If the Tories and anti-Corbyn lefties think they’re going to dent Corbyn’s polling numbers by squawking in outrage over his past treachery, they’re sorely mistaken. It didn’t work before, and it won’t work now. The sort of people voting for Corbyn either fully agree with his politics, or they have no idea who the IRA were or what the Cold War was. I spoke to some youngster in Paris a few months back who said she loved Corbyn. I didn’t bother asking why – his appeal to young, slightly dim, bohemian waifs with metal in their face and no job over Theresa May is obvious – but if I wanted her to vote for someone else I wouldn’t bother talking about the IRA. I might as well bring up the Biafran War as the Troubles, for all it would mean to her.
So the Tories need to take another approach, but they can’t. As I’m fond of saying in other areas of my life, if they could, they’d have done it by now, which means they can’t. Corbyn’s success is due in large part to the massive program of government-funded indoctrination which has seen pretty much every institution I can think of taken over and utterly dominated by left wingers, many of whom share Corbyn’s political opinions. Even those who don’t would rather wring their hands and squeal over Jacob Rees-Mogg’s personal views on abortion than criticise Corbyn for actively siding with murderers and terrorists. Many people running government departments, the media, and academia were vociferous in their condemnation of the Presidents Club guests slapping a waitresses’ arse, yet are now churning out excuses for Oxfam’s staff exploiting vulnerable teenagers in disaster areas. For these people, politics is the start, middle, and end of everything. Principles don’t come anywhere near it.
As I’ve argued before, none of this started with Corbyn and unlike many I believe Corbyn and Momentum is the perfectly natural evolution of the New Labour movement that Blair and Brown created. It may differ slightly in degree, but in form I don’t really see much difference. What the idiot Tories should have realised is that a central plank of New Labour’s policy was to flood the country with taxpayers’ money buying political support from millions of people in newly created and wholly unnecessary organisations, which would then infiltrate through every nook and cranny of public life until the whole society comes under the scrutiny of this new army of left wing prodnoses. And this is where we are now, with companies being hounded for advertising in the Daily Mail, perfectly reasonable people being banned from speaking at universities, and ever-greater aspects of our personal lives subject to the approval of the mob who are cheered on by privileged establishment figures.

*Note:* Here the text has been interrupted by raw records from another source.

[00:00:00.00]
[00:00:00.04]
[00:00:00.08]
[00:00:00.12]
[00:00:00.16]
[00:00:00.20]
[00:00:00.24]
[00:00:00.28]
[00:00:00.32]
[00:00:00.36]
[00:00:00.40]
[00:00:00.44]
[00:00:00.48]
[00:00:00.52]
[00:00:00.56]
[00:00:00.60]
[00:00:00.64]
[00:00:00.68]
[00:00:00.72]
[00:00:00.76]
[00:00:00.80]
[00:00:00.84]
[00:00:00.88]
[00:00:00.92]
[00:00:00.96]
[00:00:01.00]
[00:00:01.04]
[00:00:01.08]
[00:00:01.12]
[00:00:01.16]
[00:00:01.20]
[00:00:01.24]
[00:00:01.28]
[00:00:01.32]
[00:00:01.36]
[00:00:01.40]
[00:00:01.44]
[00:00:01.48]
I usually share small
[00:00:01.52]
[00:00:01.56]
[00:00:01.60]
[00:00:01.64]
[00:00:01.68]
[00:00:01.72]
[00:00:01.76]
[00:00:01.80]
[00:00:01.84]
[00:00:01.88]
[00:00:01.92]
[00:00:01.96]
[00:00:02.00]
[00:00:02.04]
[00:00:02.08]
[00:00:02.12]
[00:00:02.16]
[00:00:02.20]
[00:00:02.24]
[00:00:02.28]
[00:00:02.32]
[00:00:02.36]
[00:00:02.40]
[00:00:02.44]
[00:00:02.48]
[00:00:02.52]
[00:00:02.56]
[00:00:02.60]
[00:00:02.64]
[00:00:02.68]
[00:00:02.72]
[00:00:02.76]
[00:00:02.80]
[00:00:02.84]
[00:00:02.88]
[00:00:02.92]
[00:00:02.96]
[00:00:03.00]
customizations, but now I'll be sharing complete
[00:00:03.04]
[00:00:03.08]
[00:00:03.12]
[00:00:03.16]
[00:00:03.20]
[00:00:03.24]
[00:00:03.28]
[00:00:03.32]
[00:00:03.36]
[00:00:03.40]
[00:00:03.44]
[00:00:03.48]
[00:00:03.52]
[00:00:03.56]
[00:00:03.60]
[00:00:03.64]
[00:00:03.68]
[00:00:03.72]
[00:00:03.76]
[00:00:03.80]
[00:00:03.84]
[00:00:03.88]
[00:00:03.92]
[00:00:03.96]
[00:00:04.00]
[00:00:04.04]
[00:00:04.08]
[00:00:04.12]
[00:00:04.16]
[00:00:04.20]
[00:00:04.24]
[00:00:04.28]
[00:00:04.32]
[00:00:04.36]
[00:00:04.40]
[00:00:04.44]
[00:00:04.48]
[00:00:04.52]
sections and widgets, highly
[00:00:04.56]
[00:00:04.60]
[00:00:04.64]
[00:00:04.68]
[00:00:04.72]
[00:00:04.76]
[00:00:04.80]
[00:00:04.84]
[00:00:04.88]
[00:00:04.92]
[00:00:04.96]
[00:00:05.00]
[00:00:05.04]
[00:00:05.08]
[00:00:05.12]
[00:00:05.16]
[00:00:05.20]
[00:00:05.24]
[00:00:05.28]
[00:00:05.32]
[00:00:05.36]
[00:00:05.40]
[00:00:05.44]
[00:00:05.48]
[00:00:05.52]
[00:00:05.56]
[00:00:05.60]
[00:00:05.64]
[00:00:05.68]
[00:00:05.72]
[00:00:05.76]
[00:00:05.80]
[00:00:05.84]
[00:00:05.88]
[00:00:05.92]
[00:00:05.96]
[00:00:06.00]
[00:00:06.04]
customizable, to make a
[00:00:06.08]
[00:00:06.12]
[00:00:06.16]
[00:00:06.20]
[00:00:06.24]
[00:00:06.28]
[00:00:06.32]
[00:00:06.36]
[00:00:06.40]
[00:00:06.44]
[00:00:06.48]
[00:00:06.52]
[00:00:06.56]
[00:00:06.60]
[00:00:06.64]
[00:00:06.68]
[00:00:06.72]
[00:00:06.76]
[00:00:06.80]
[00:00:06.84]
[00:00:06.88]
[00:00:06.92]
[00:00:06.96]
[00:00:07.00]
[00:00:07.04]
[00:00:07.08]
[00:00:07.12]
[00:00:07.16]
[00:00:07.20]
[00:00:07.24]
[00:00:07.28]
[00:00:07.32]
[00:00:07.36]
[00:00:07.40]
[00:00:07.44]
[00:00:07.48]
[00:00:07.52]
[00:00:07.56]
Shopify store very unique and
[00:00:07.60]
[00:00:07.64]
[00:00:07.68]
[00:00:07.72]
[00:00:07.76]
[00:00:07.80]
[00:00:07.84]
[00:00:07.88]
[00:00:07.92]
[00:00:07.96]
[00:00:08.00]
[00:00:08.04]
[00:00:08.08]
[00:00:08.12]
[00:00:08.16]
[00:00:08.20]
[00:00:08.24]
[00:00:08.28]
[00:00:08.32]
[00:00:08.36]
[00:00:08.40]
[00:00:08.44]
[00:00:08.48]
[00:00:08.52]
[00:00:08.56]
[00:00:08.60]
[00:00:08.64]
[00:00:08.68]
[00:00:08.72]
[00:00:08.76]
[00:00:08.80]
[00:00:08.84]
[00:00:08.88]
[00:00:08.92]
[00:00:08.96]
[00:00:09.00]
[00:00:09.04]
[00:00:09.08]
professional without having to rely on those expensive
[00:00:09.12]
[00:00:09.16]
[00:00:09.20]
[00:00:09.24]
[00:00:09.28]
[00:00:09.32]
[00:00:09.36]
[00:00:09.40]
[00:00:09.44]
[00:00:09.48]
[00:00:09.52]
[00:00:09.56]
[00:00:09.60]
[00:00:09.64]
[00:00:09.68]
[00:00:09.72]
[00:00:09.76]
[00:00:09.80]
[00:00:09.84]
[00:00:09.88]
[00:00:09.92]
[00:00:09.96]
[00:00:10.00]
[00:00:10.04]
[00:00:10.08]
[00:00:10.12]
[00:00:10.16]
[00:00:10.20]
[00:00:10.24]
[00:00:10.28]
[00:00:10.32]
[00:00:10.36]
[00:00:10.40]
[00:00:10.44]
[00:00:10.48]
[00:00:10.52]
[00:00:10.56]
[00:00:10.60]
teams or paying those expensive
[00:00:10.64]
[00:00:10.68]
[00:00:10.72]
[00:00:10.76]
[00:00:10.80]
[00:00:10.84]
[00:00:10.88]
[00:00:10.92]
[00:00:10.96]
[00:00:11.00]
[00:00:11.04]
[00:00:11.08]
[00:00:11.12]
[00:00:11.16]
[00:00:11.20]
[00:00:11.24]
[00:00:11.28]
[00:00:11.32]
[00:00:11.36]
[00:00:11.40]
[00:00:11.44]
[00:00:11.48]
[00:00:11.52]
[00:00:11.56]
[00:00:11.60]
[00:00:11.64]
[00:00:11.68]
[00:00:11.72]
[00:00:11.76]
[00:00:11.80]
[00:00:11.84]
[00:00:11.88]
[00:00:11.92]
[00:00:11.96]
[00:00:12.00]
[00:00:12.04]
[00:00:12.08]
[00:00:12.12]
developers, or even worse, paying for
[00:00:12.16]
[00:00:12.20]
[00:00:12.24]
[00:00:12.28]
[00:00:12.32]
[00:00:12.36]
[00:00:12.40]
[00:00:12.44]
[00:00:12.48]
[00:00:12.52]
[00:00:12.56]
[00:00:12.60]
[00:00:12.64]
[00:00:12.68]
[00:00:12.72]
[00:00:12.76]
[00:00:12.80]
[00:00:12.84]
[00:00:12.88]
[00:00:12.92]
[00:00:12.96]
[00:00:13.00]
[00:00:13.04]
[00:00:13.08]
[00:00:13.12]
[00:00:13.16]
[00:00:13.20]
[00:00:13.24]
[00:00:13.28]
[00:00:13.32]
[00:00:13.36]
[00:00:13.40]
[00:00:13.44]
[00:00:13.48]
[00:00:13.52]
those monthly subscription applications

If the Tories were serious about defeating the left, they’d have yanked funding for this years ago. Without the benefit of billions of pounds of taxpayer-funded political campaigning, Corbyn would have got nowhere. Cameron should have pulled the plug during his first term, but he lacked the principles to do so, as well as the balls. In fact, I’d be surprised if he even knew what was going on. That he promised a bonfire of the QUANGOS, which he never delivered, suggested even Dim Dave was vaguely aware of how his party was being undermined at every level of society, but I expect he was more worried people might say nasty things about him. Theresa May, far from showing any signs of wanting to cut funding to these organisations which despise her, seems delighted they exist believing they’ll help her install the nanny-state she so dearly craves.
The truth is, the Conservatives don’t want to face the disruption such an up-ending of state funding will cause; I expect they’ll even reinstate Oxfam’s taxpayer lifeline once the elites have all agreed on a suitable narrative. Not until the general public get fed up with this state-sponsored corruption of the political process will anyone do anything about it, and we’re a long, long way from that point. Until then, we’d better get used to Corbyn & Co. being around for a while.